Stone, Doolin, Co. Clare
Co. Clare |
Stone Monuments
A standing stone planted at the very centre of a burial mound is unusual enough, but this one near Doolin in County Clare occupies an even more specific position: the middle of the uppermost tier of a stepped barrow, a type of prehistoric funerary monument built in ascending terraced levels, something like a low, rough pyramid of earth and stone.
The stone itself stands 1.78 metres tall, rectangular in cross-section and slightly wider at the top than at the base, and it leans noticeably to the east. Its orientation runs roughly SSW to NNE, a alignment that may or may not be coincidental, though deliberate orientations are common enough among standing stones across Ireland to make it worth noting.

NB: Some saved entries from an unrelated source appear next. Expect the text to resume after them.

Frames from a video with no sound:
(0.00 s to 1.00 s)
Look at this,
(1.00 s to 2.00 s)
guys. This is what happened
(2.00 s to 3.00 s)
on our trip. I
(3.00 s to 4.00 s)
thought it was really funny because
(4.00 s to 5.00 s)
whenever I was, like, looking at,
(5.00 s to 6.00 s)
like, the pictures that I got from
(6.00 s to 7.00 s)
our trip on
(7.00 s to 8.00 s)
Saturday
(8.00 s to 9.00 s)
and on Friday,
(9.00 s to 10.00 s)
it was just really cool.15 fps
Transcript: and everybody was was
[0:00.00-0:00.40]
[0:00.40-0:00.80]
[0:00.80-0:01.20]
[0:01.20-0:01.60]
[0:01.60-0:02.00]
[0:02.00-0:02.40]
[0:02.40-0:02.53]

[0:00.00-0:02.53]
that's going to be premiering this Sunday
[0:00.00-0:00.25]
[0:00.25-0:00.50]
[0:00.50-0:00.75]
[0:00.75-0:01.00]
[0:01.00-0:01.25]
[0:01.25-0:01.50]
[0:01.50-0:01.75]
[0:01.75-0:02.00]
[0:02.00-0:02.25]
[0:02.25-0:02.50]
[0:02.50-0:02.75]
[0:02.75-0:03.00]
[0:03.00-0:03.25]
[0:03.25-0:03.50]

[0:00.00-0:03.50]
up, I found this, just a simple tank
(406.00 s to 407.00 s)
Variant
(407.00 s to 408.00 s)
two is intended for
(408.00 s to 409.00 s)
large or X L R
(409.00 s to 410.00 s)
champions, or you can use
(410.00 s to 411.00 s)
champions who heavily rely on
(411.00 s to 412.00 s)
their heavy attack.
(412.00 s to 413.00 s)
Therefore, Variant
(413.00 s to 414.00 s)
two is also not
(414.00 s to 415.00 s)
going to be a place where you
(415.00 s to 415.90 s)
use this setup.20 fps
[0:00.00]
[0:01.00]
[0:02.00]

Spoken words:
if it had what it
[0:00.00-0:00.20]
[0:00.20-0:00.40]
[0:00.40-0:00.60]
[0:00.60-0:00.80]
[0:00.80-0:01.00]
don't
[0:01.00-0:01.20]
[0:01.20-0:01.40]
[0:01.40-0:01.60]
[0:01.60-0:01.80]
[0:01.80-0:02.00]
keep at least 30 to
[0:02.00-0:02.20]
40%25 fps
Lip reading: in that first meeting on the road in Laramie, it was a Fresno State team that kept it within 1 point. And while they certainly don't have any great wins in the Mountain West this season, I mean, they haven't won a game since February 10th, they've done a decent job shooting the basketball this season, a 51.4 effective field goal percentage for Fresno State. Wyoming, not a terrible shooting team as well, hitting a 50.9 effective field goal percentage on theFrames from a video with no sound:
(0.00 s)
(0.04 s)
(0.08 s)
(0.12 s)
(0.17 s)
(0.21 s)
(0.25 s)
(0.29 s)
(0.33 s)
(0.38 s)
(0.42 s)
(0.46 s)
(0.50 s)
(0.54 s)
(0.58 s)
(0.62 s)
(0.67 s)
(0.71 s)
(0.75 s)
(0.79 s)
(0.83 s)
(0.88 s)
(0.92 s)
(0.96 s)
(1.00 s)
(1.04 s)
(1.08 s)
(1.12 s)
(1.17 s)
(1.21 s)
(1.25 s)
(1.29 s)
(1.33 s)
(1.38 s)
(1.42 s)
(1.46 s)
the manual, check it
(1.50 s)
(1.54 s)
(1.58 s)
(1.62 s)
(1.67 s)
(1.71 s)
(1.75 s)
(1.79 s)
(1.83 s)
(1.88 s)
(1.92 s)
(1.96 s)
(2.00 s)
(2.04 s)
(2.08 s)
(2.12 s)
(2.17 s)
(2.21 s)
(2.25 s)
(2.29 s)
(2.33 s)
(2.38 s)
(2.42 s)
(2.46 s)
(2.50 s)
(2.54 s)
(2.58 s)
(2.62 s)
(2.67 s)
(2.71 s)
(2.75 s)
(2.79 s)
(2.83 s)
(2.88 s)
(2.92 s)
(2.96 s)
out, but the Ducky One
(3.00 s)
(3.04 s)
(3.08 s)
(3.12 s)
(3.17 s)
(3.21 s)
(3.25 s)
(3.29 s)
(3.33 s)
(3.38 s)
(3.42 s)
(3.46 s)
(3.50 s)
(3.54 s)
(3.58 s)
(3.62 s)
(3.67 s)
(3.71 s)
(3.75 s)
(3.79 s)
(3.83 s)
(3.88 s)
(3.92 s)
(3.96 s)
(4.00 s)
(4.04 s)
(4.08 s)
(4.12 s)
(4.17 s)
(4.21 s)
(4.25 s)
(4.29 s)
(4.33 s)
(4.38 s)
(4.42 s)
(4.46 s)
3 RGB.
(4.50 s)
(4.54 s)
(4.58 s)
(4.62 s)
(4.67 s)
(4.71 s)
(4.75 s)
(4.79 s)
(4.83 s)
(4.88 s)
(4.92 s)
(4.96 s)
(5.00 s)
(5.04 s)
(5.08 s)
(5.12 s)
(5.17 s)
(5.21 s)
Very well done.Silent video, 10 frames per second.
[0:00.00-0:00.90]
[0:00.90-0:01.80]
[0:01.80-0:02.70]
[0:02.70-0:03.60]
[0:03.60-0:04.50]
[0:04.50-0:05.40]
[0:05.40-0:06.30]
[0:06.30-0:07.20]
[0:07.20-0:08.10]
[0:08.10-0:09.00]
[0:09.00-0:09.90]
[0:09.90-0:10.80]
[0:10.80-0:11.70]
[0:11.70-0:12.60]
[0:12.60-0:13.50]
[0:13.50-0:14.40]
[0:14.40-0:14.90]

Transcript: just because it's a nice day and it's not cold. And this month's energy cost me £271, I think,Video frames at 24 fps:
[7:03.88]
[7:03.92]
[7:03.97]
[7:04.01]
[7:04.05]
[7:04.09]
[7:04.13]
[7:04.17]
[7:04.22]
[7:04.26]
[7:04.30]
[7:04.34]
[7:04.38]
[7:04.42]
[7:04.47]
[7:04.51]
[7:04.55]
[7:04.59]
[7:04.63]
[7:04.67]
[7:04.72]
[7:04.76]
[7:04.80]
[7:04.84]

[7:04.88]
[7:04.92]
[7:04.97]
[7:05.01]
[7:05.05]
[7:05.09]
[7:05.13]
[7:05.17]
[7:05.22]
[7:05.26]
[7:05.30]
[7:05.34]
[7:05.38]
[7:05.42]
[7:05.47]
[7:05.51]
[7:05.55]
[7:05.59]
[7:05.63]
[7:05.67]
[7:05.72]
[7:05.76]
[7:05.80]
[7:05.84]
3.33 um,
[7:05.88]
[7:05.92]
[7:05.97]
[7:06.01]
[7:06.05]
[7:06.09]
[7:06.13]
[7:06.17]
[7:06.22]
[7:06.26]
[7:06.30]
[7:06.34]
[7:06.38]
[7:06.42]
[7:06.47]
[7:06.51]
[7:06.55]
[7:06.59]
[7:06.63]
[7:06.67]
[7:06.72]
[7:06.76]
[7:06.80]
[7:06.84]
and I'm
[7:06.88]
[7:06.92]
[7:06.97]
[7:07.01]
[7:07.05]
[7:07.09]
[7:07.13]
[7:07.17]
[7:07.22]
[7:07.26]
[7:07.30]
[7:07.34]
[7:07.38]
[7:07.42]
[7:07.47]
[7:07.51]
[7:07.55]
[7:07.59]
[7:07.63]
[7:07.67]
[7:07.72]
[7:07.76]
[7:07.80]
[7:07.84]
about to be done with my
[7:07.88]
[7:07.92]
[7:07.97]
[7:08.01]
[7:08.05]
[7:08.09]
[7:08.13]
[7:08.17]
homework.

The stone is roughly shaped and shows the weathering you would expect from something that has been standing in the Atlantic air of north Clare for a very long time. Beside it, to the northeast, lies a fallen slab of similar dimensions and matching shape, which may well be a fragment broken from the standing stone at some point in its history. Together, the two pieces give the site a slightly dishevelled quality, as though something was interrupted and never resolved. The stepped barrow beneath them, recorded separately, provides the broader funerary context, suggesting this whole arrangement once formed part of a more deliberate prehistoric landscape, though precisely what ceremony or belief system placed a standing stone at the crown of a tiered mound here remains unanswered.